With aching back and legs, I mutter, “Jess, I need to sit,” and begin to rub circular motions against my lower back.

Observing my discomfort, Jessie props a supportive hand on my shoulder. “Okay, there’s a bench up ahead. We can stop by the lake?”

“The lake sounds good,” I concede, all the while silently contemplating how I’m going to manage the physical and emotional parts of my pregnancy alone.

We find an unoccupied pew along the water edge. It’s a beautiful, peaceful view. The sky is an undisturbed powder blue. The ducks glide along the calm waters of the lake, while the trees behind us offer shade from the blazing rays of the sun, which reflects into the water, making the surface shimmer and sparkle dazzlingly. The trees on the opposite side of the waters sweep and twist as Mother Nature intended.

Taking a seat, we place the basket and the blanket down beside our feet.

Propping her left arm along the backrest of the bench, Jessie turns her body to face me. “How are you feeling, Sammy?”

Sighing heavily, I deliberately crane my head to face her. Arching my brow, I roll my eyes, “Truthfully?”

“After all of these years, Sammy, I sincerely hope that you can be truthful.” I smile at her avowal.

Shaking my head, I bite the right side of my lower lip before letting it roll free.

“I just…I don’t understand the need to keep fighting––”

“Fighting? I don’t understand, sweetie.”

Staring in the distance, over the calming water, I watch the ducks bow their heads beneath the surface, then rise up again. “I tried, Jess. The person I was years ago no longer exists. I changed myself beyond all recognition. I’m ashamed of the person I was, and I can’t even contemplate becoming her again, no matter what life hurls at me,” I respond distracted, losing myself to the tranquillity of the park.

“I sense a ‘but’ coming.”

I can’t stifle a snigger at her prediction.

“No matter what I do to change, no matter what extent I go to, to make it happen, to be successful in it, I will always be judged on my past affairs. Hayden witnessed the changes that I made with the help and support of you both. I refuse to believe, that deep down he had reservations about my capability to revert back into that person.”

“What are you trying to say, Sammy?” She rests her hand on my shoulder, offering small reassuring squeezes, urging me to continue.

Wrenching my focus away from across the lake, I hold her gaze. Her emerald eyes complimented and more profound against the surrounding green foliage we sit in the heart of.

“If Hayden knew, indisputably that there is no way in Hell I would become that person again, then that means the look in his eyes, his expression that night, it was all because he is unable to accept, move on and see past
her
––the person that I was, to who
I am now
. It’s my past, Jess, and I feel as though it’s affecting
him
, more than it affects me.

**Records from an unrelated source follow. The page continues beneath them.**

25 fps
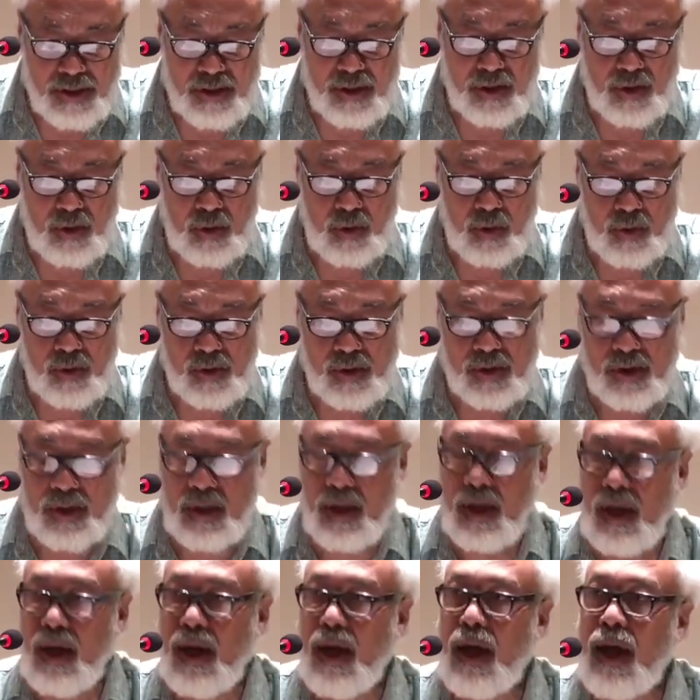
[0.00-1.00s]
discourse
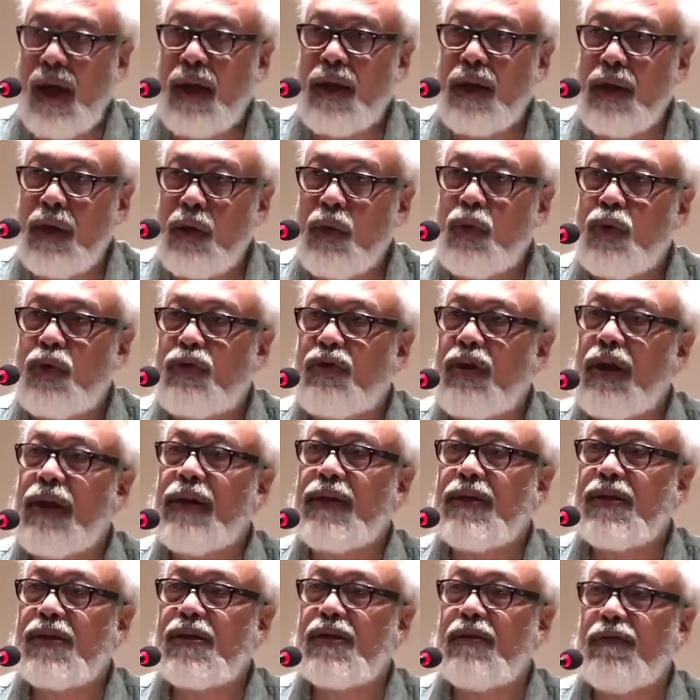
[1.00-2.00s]
and new
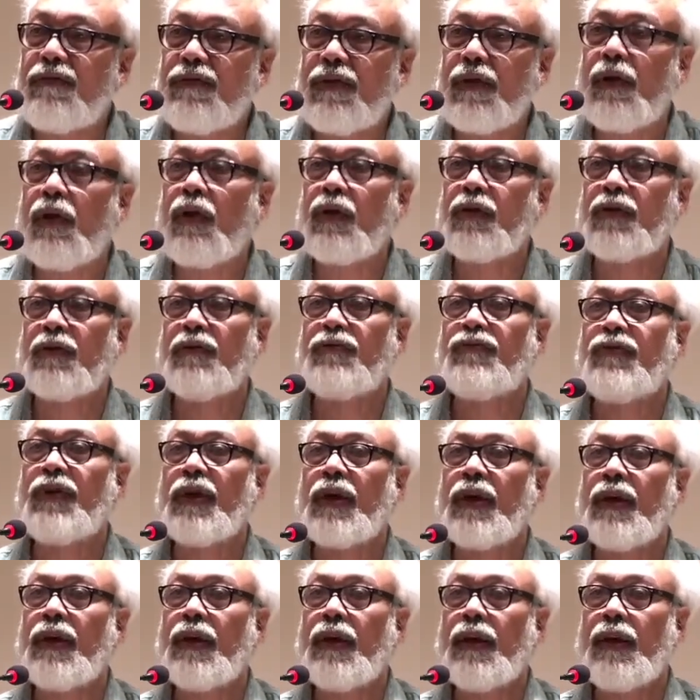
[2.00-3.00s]
trends in
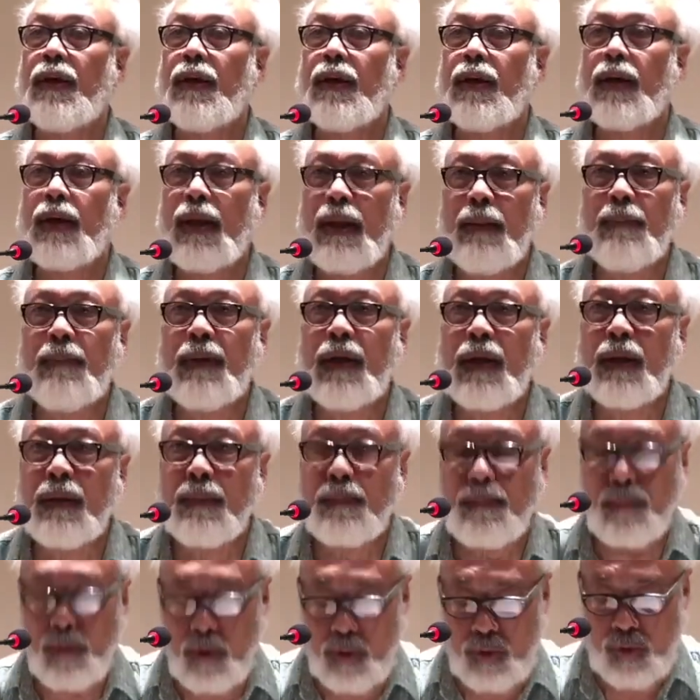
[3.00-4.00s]
philosophy, namely
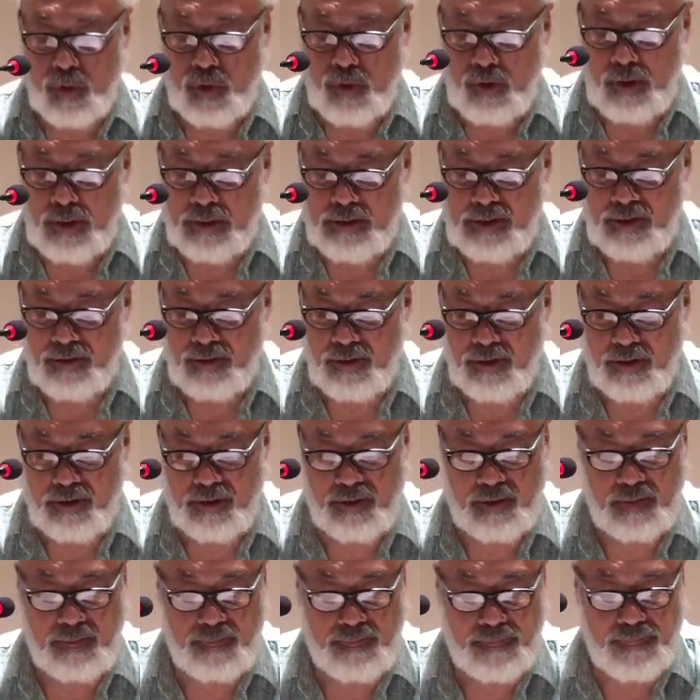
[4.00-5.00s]

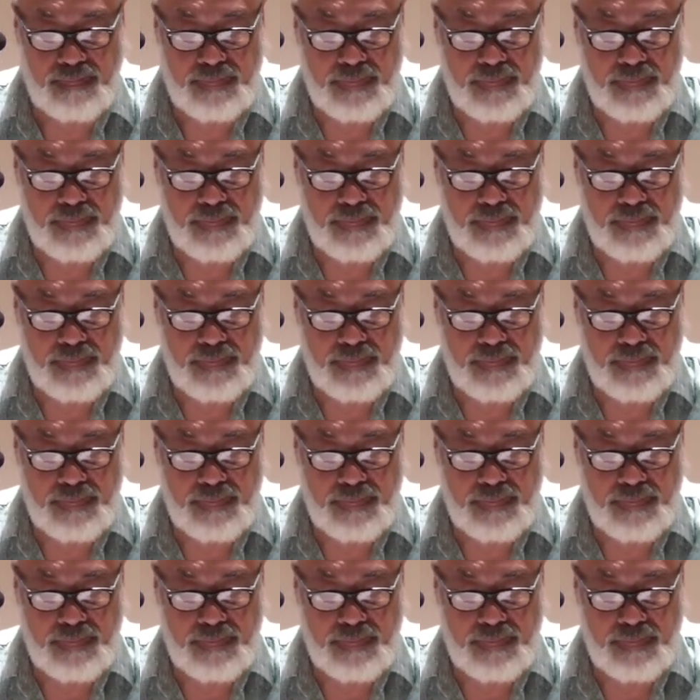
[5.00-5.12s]
post-structuralism.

If everything in life is merited on your past…” teeming with pessimism, I shake my head. “…then I have already signed my death certificate.”

“Oh, Sammy,” she slides along the wooden bench, closing the space between us, and envelops me in an understanding and patient embrace. She presses a kiss against my temple. “You have so much life ahead of you. Don’t talk that way, please.” Releasing me, she holds me at arm’s length. Her eyes bore into me, drilling a hole in my skull, mutely pleading me to concede.

After what seems like a lifetime, I draw in a lungful of air and succumb to a wary nod.

“Good girl,” she praises, and my mood becomes a little lighter.

“So, moving off the subject of the past, and death, and ultimately discounting the future, where did you find your, Nikon?”

I bow down to recover the piece of technology from my holdall.

Rotating and inspecting the equipment that laying ready and waiting between my hands, I giggle, “It was behind my shoe boxes.”